INPUT RECORDS –
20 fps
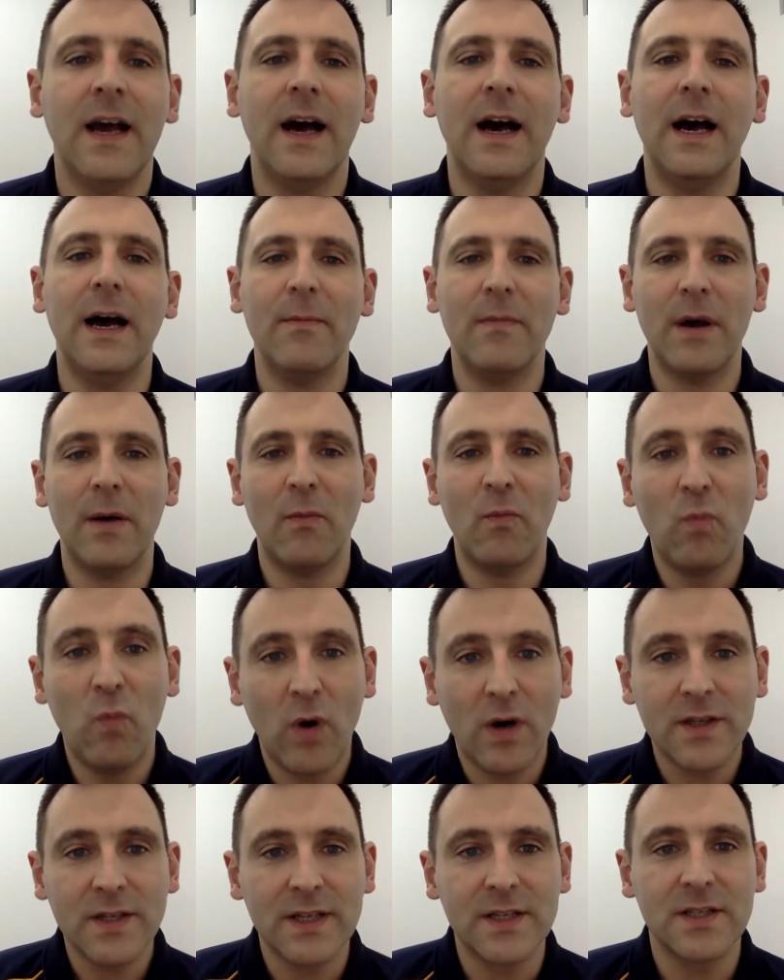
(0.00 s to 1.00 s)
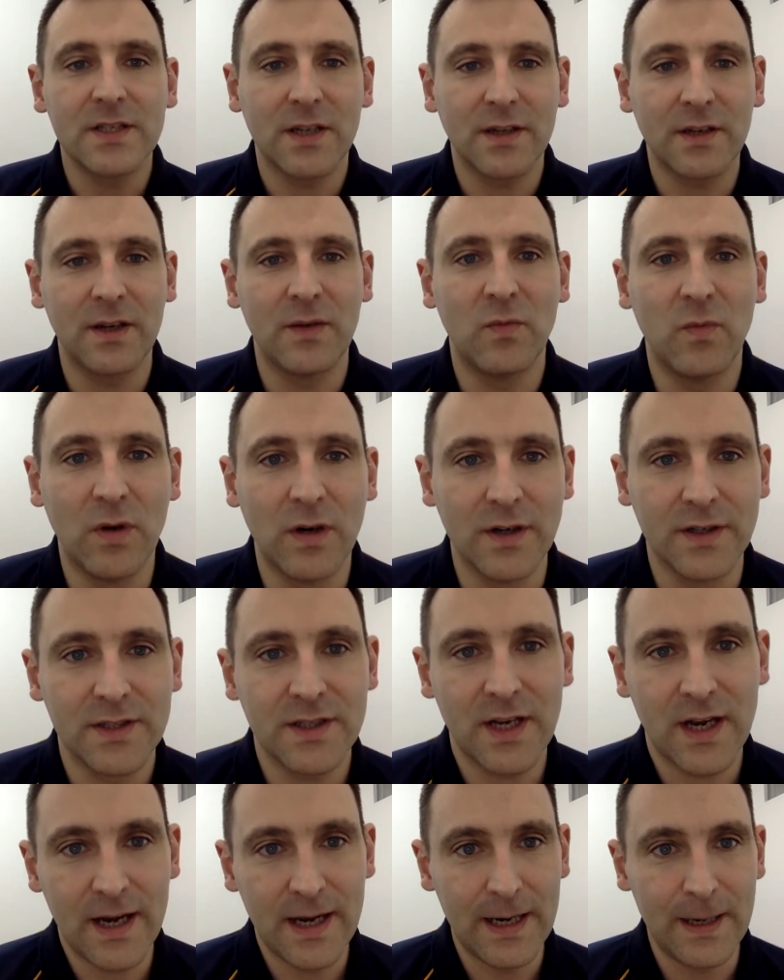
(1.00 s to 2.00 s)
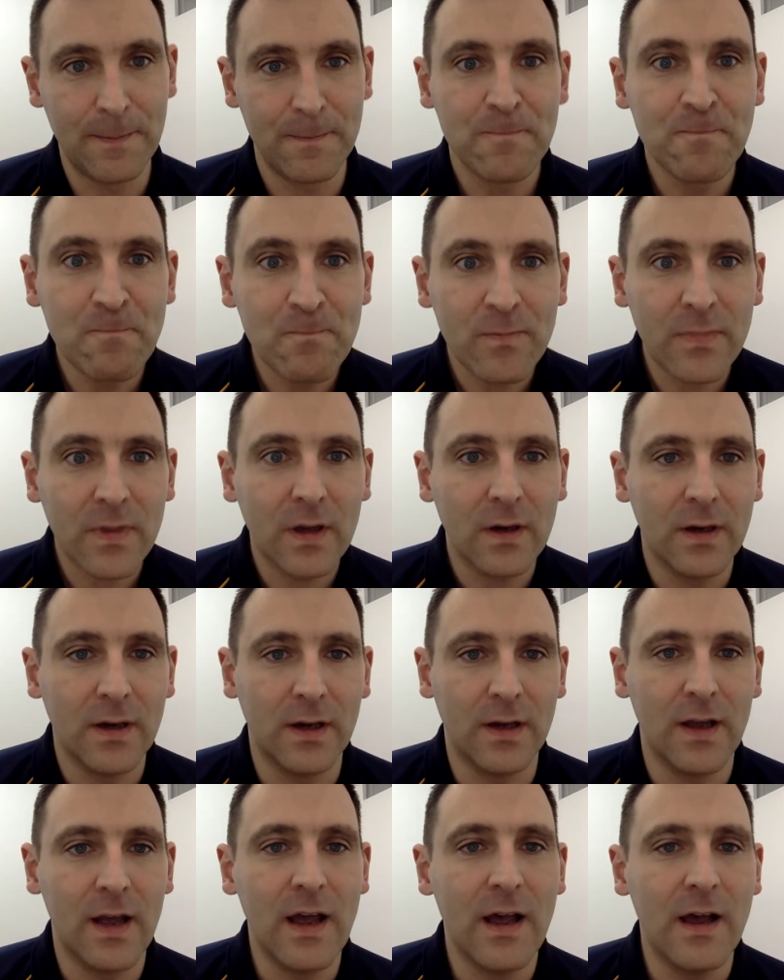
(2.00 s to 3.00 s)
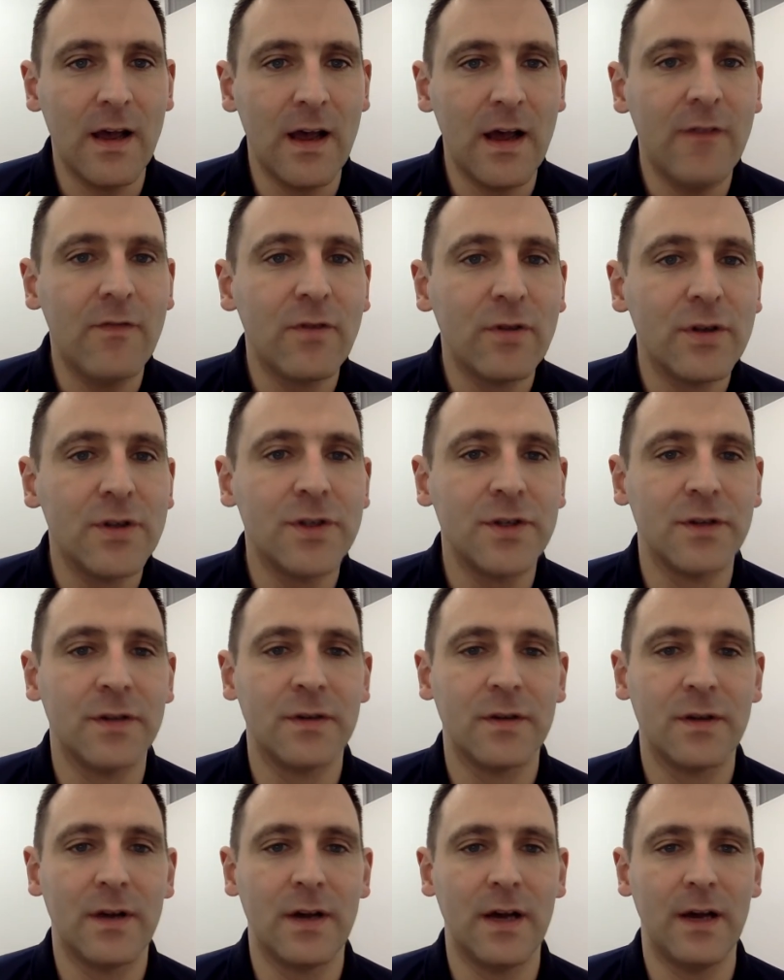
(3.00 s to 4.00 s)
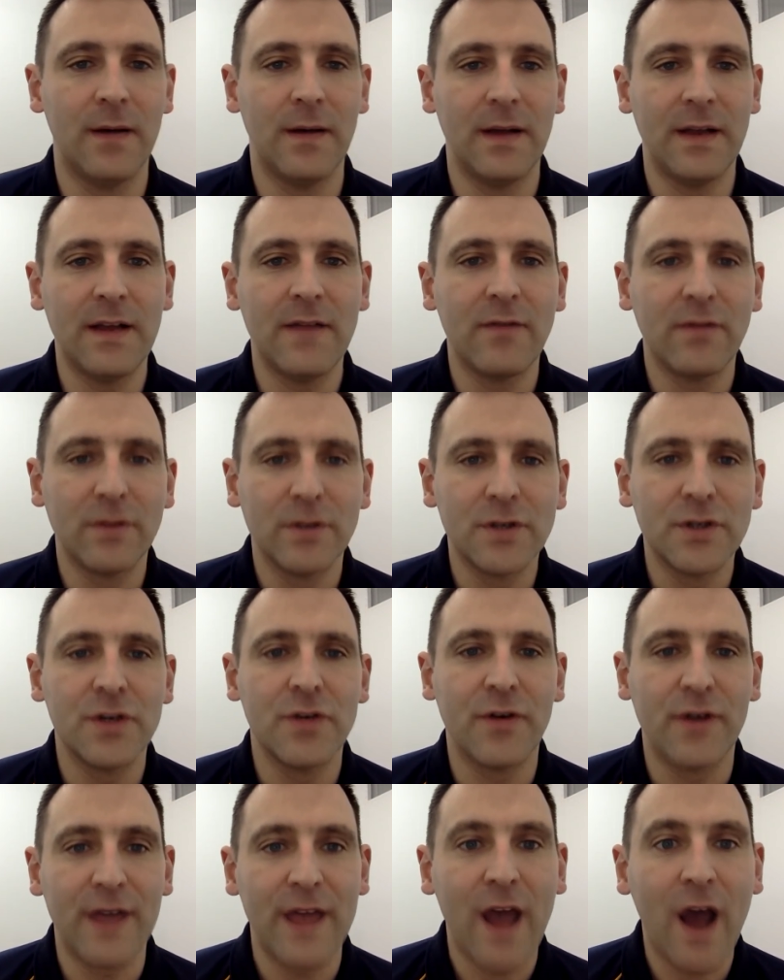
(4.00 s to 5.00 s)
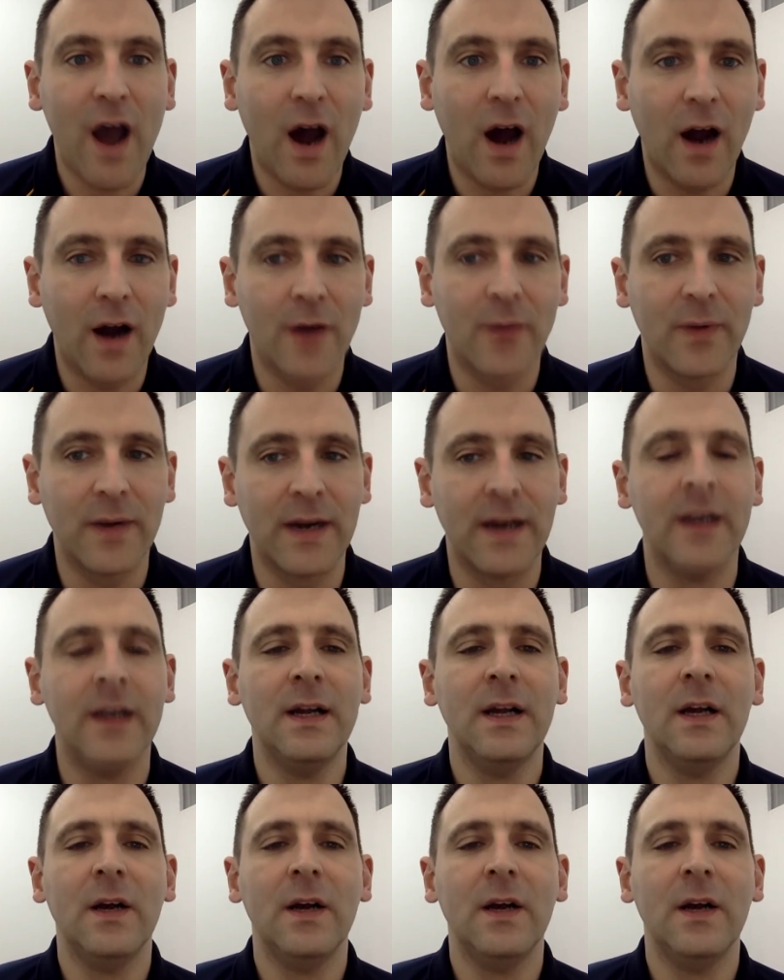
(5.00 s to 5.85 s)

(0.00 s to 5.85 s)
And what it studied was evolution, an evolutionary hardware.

...

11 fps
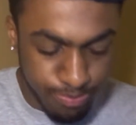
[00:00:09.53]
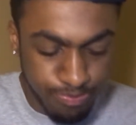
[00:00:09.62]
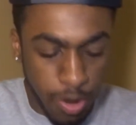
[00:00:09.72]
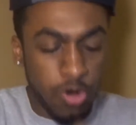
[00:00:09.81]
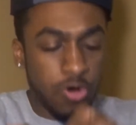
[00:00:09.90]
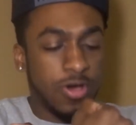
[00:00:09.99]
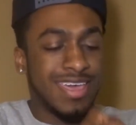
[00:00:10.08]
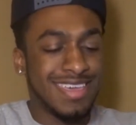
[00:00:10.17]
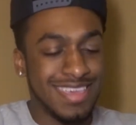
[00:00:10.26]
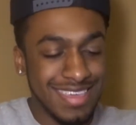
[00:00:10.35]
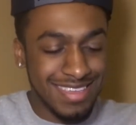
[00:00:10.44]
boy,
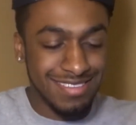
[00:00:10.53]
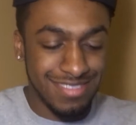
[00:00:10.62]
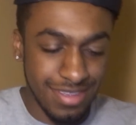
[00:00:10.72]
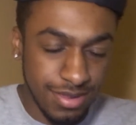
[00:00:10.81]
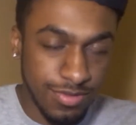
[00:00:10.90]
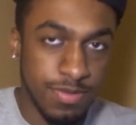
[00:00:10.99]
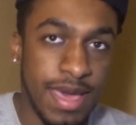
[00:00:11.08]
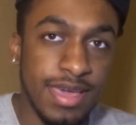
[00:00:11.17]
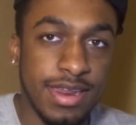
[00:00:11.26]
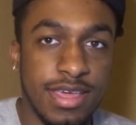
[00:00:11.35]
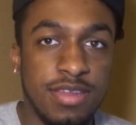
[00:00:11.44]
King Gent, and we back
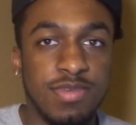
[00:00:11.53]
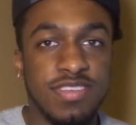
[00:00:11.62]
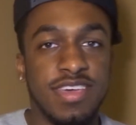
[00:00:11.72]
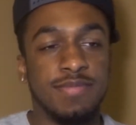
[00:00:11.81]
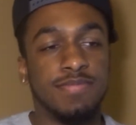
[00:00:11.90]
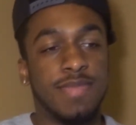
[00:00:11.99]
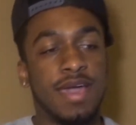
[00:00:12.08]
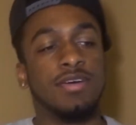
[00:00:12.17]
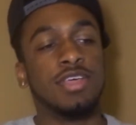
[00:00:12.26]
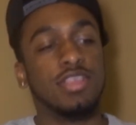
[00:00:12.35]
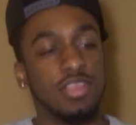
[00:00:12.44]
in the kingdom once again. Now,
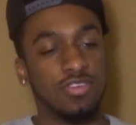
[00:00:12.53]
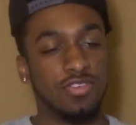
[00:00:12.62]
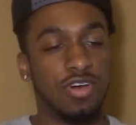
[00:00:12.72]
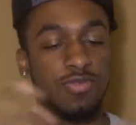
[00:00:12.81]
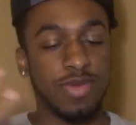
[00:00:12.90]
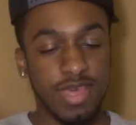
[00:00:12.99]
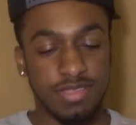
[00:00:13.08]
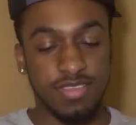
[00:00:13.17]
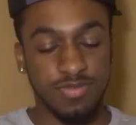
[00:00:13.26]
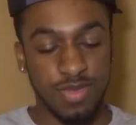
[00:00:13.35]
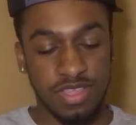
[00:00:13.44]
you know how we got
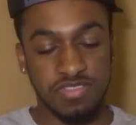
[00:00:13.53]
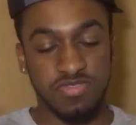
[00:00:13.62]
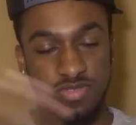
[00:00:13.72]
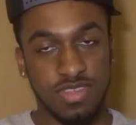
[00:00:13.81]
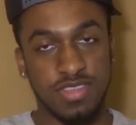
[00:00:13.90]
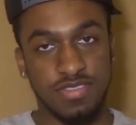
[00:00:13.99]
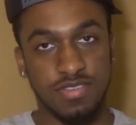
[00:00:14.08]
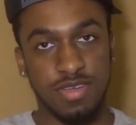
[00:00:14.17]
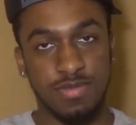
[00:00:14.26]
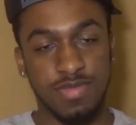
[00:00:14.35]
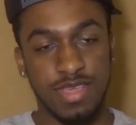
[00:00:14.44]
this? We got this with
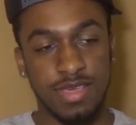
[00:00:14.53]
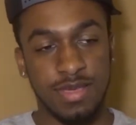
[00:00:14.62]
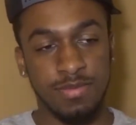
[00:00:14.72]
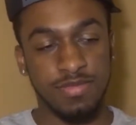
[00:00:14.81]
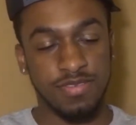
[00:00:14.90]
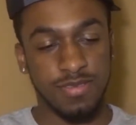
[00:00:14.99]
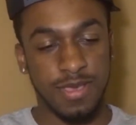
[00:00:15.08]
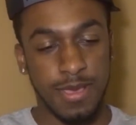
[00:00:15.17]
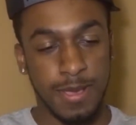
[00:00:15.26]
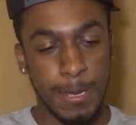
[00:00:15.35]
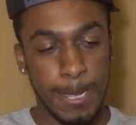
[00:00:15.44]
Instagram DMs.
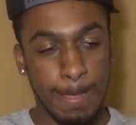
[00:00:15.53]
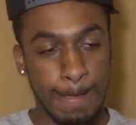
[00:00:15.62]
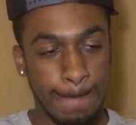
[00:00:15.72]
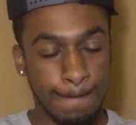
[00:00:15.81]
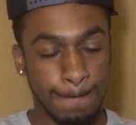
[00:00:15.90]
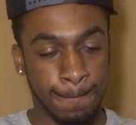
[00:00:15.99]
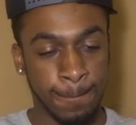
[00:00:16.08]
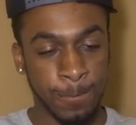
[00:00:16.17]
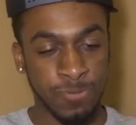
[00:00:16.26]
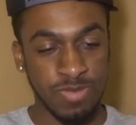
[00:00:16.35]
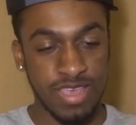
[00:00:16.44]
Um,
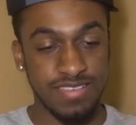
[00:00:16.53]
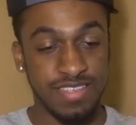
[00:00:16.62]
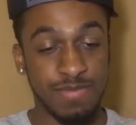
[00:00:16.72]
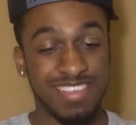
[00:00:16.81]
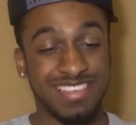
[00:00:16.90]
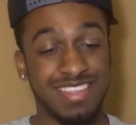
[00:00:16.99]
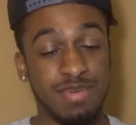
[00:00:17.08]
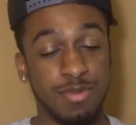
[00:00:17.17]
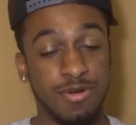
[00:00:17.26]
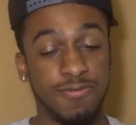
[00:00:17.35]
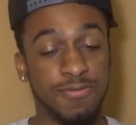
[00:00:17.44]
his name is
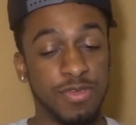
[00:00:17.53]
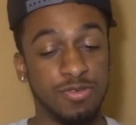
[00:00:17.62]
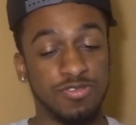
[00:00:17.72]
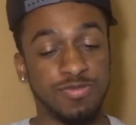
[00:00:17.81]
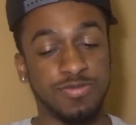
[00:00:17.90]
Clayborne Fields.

REQUIREMENT –
Leaving out the pictures, please output the lines in the entries above from the one with "[00:00:13.81]" through the one with "[00:00:15.99]", exactly as they are.

SOLVED EXERCISE –
[00:00:13.81]
[00:00:13.90]
[00:00:13.99]
[00:00:14.08]
[00:00:14.17]
[00:00:14.26]
[00:00:14.35]
[00:00:14.44]
this? We got this with
[00:00:14.53]
[00:00:14.62]
[00:00:14.72]
[00:00:14.81]
[00:00:14.90]
[00:00:14.99]
[00:00:15.08]
[00:00:15.17]
[00:00:15.26]
[00:00:15.35]
[00:00:15.44]
Instagram DMs.
[00:00:15.53]
[00:00:15.62]
[00:00:15.72]
[00:00:15.81]
[00:00:15.90]
[00:00:15.99]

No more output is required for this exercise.